Samstag, 10. Mai 2014

Where on earth's the Hallertau and what the heck's a Titty Twister?

Happy Hallertau - Beautiful beer served with a smile


Willkommen to the Hallertau. Spanning over 2400 sq. km it’s officially the largest hop-growing area in the world. Inofficially it's the land of Titty-Twisters, where they dance on beer benches with the Bürgermeister.

The Hallertauers are lovely people, but they do tend to contradict themselves a bit. They happily fork out the 20 € surcharge for "MAI" (short for Mainburg) on their car number plate, yet complain when Guiseppe at the local café jacks up ice cream prices by 10 cents every summer. They busily sign petitions calling for a local cinema, and like the MAI-Kino page on facebook. Same time they're premium subscribers to lovefilm.de. 

Language is a thorny issue too. Two Hallertauers living just a couple villages apart might speak totally different dialects. But they'd NEVER dream of conversing in High German. That's a foreign language. English is much easier. Locals struggle with names of foreign shops like "Woolworth“ (pronounced here as "Vollwort“), yet at carnival time they sail through the lyrics of "What shall we do with the drunken sailor?”  
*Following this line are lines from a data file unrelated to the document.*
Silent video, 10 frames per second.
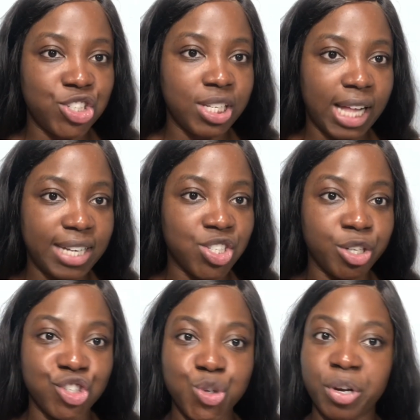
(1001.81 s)
he likes her
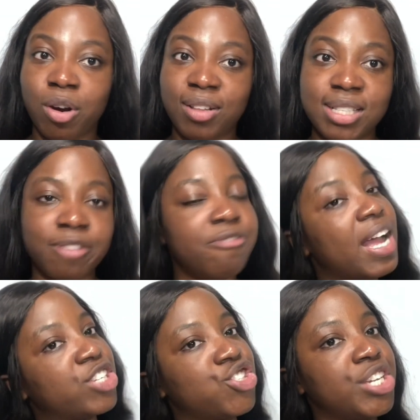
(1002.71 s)
and showing her all this
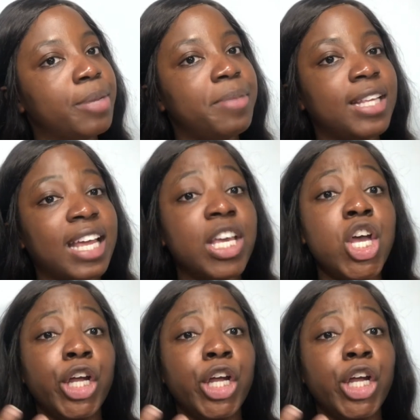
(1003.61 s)
affection and being like,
Hallertauers can sit for hours on end, debating engine specifications and lifting capacity of their favourite tractor, the bulldog. But when the Bürgermeister starts dancing on beer benches at the "Gallimarkt" (the region's answer to the Oktoberfest), they drop everything and join in. Hallertauers love to boogy, even if they move more like robots. They go to "Titty-Twisters" - farmers' parties staged in massive tents, in places with delightful names like Niederpumpernickerl and Oberaffengeilbach. You'll not find these villages on Google Earth, but they're somewhere between Kleingundertshausen and the autobahn junction "Dreieck Holledau".
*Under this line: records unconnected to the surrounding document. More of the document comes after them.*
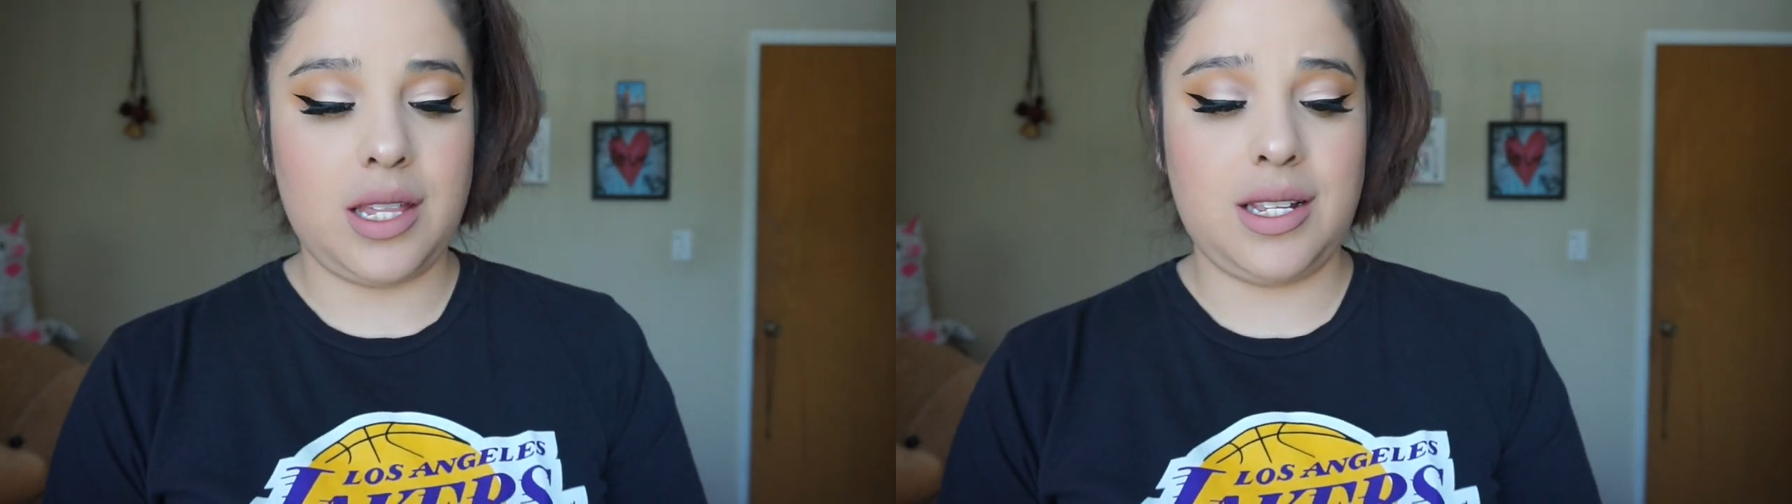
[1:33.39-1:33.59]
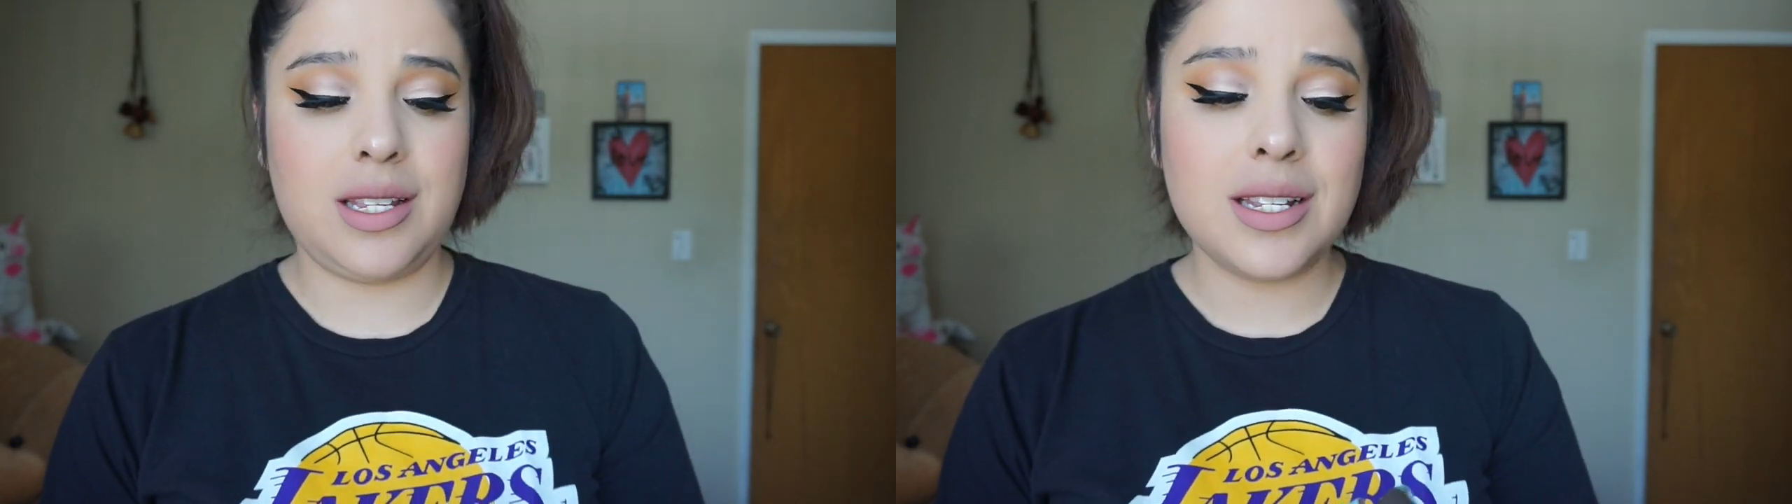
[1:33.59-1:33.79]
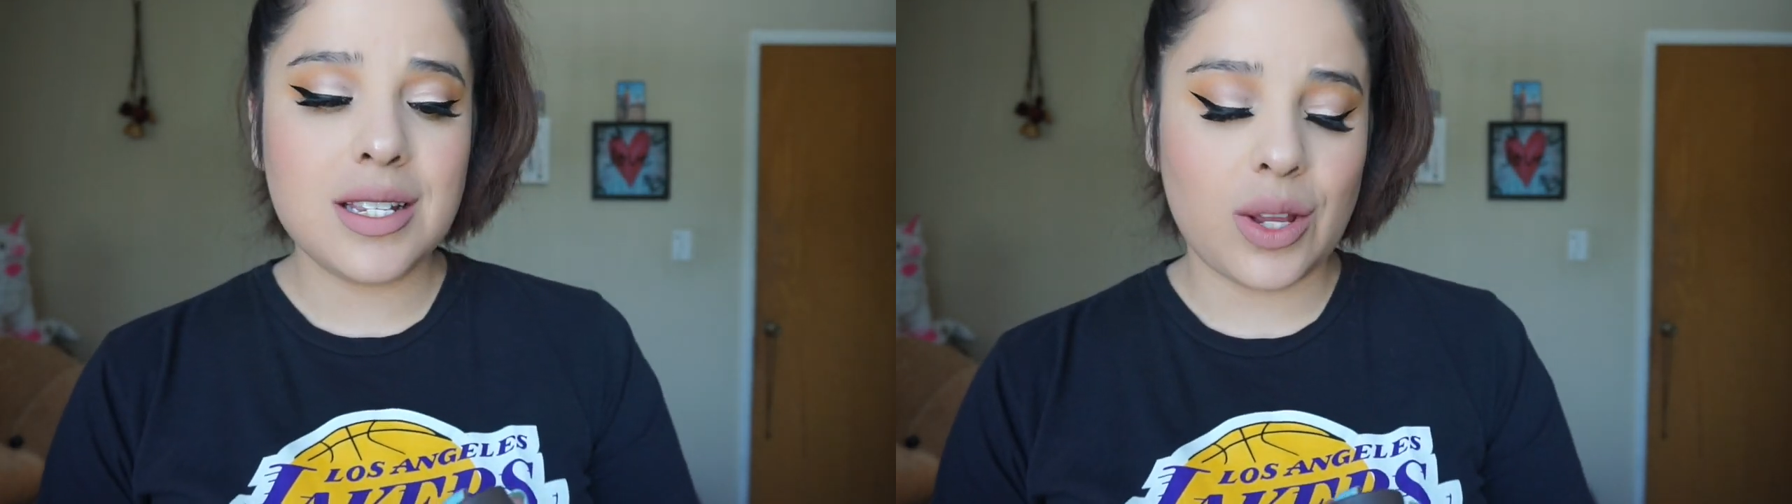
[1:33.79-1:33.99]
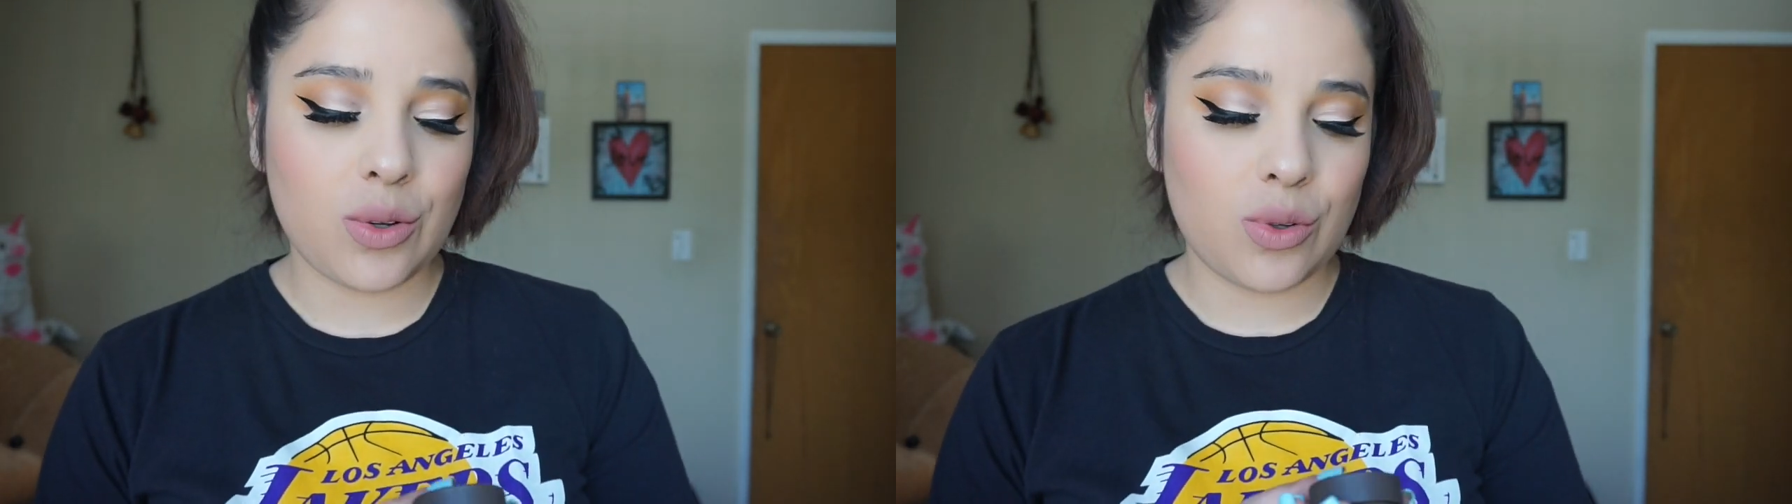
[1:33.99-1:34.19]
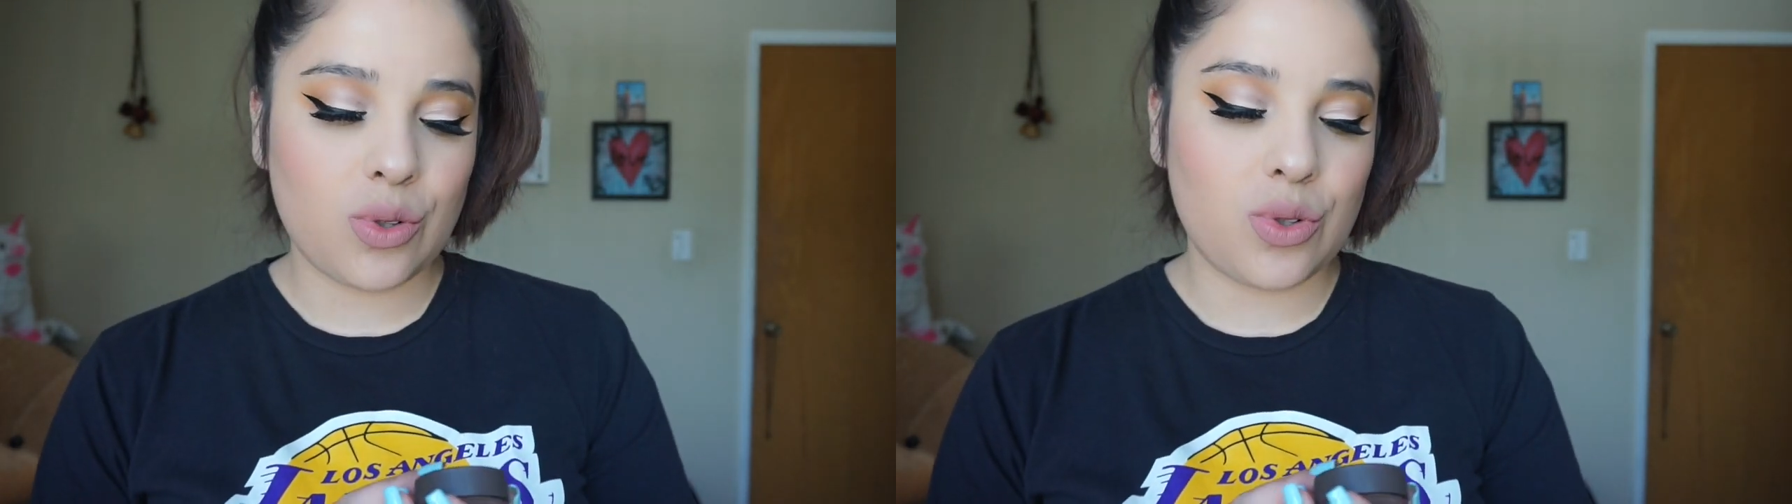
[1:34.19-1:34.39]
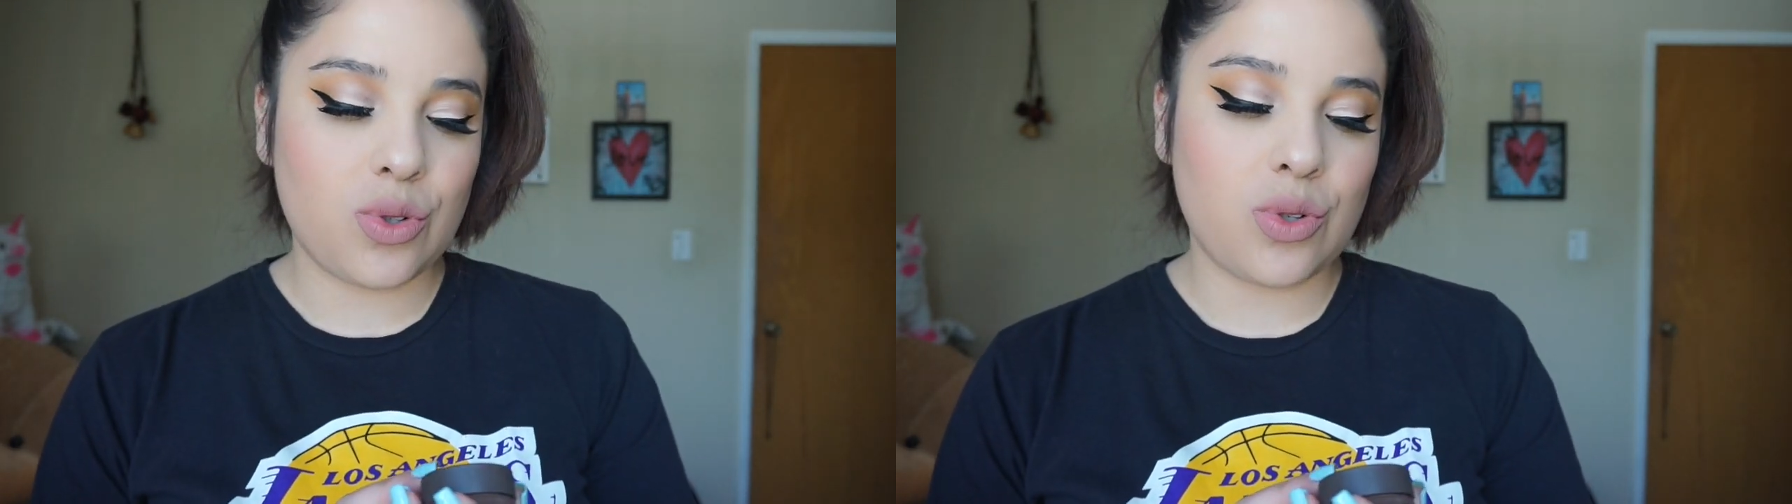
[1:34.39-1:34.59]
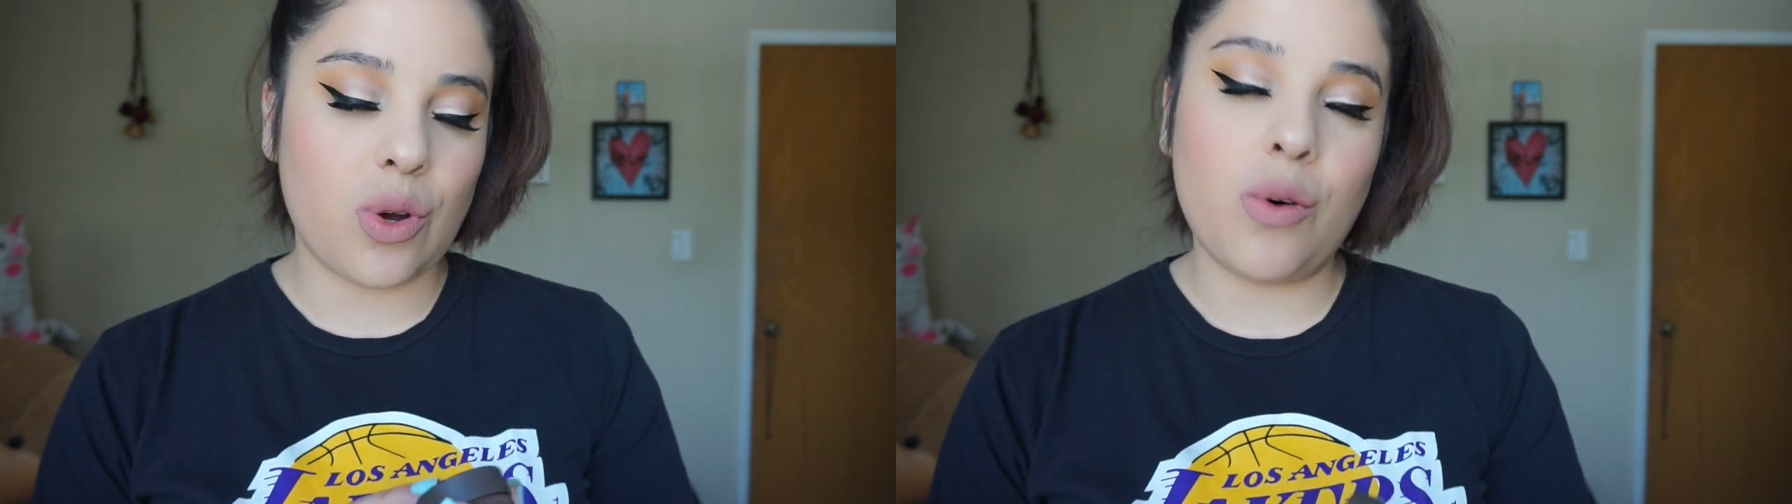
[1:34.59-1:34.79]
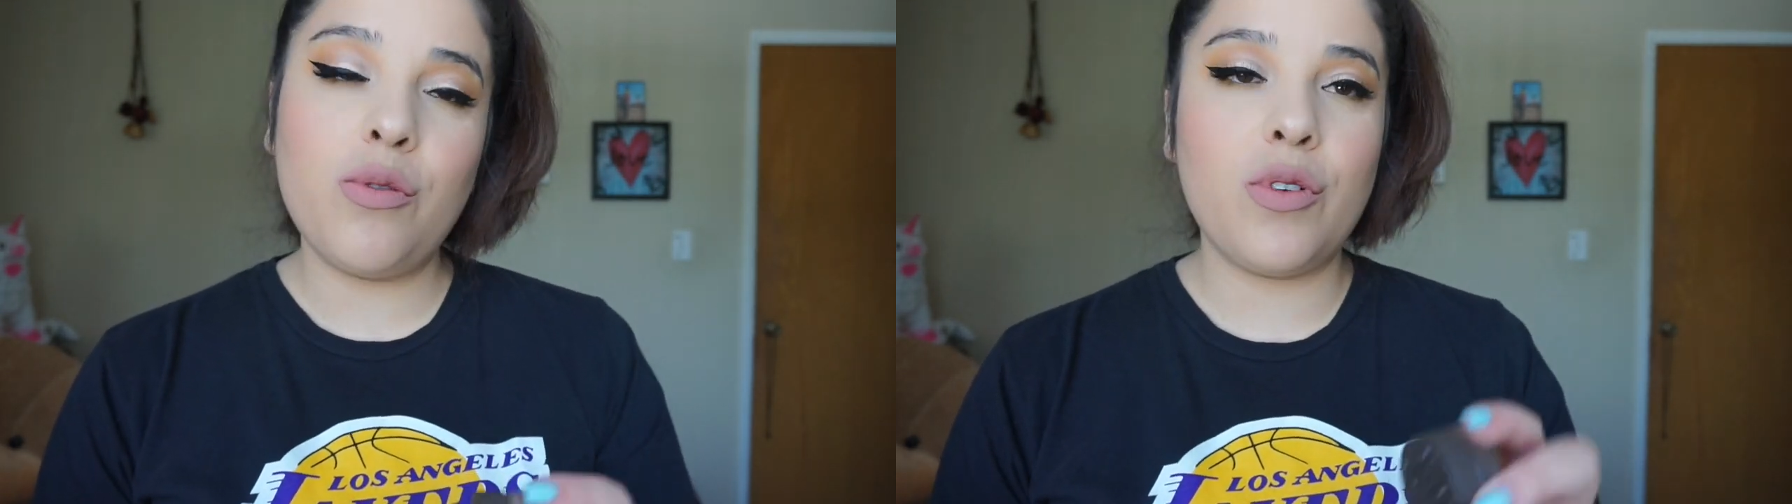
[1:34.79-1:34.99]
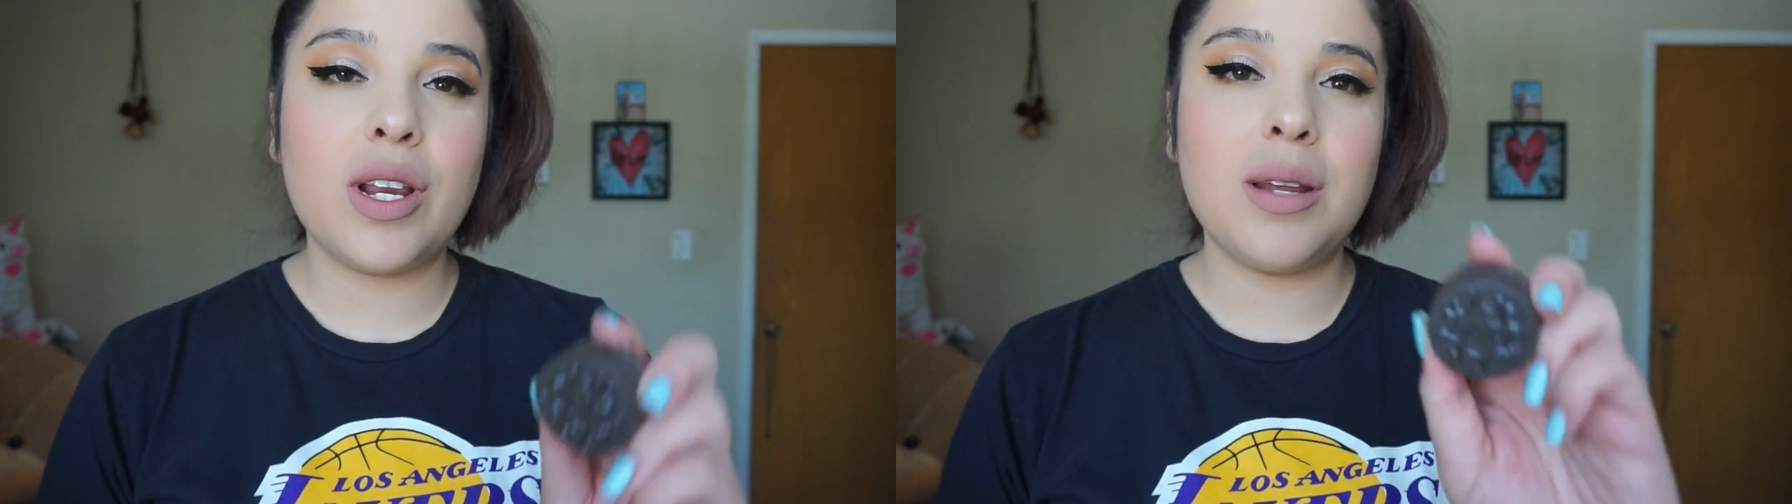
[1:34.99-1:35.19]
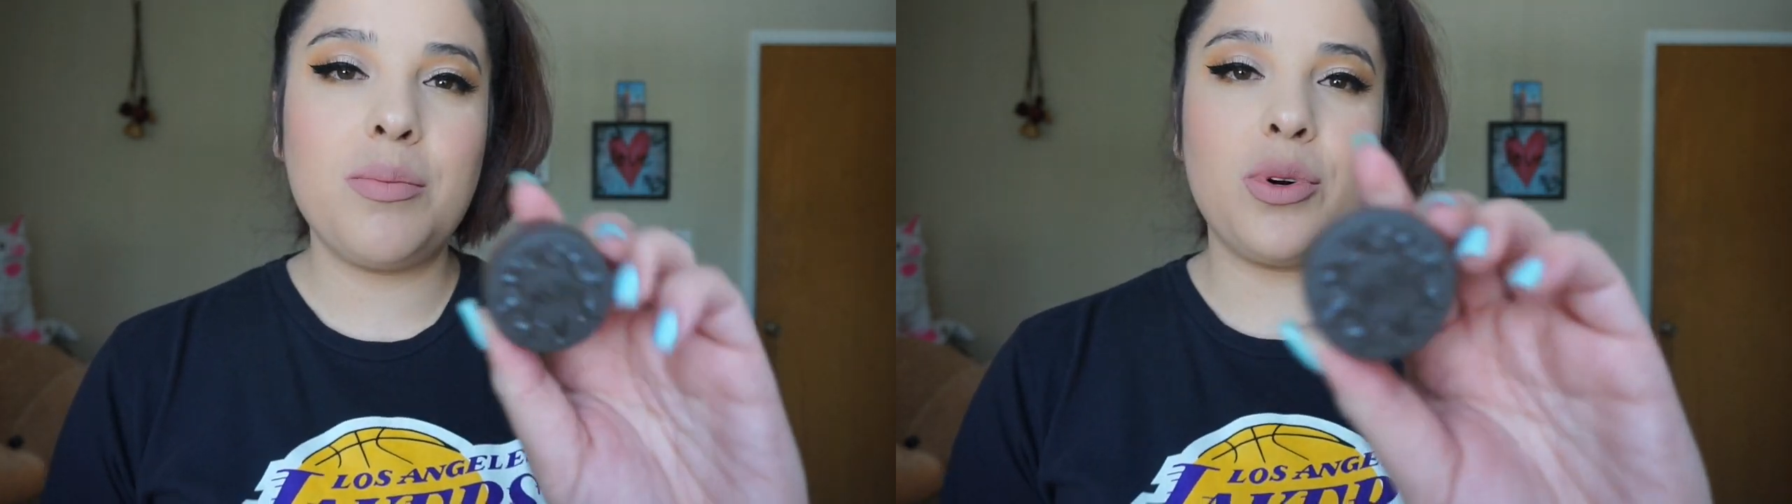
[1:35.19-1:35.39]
This is so freaking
When I moved here ten years ago and initially commuted between Munich and the Hallertau, the journey between the Bavarian capital and Mainburg felt like it took forever. Not surprisingly, Münchners joke that the Hallertau is in the middle of nowhere. That doesn't bother Hallertauers at all - and me neither. Seen geographically, we're right in the middle of Bavaria.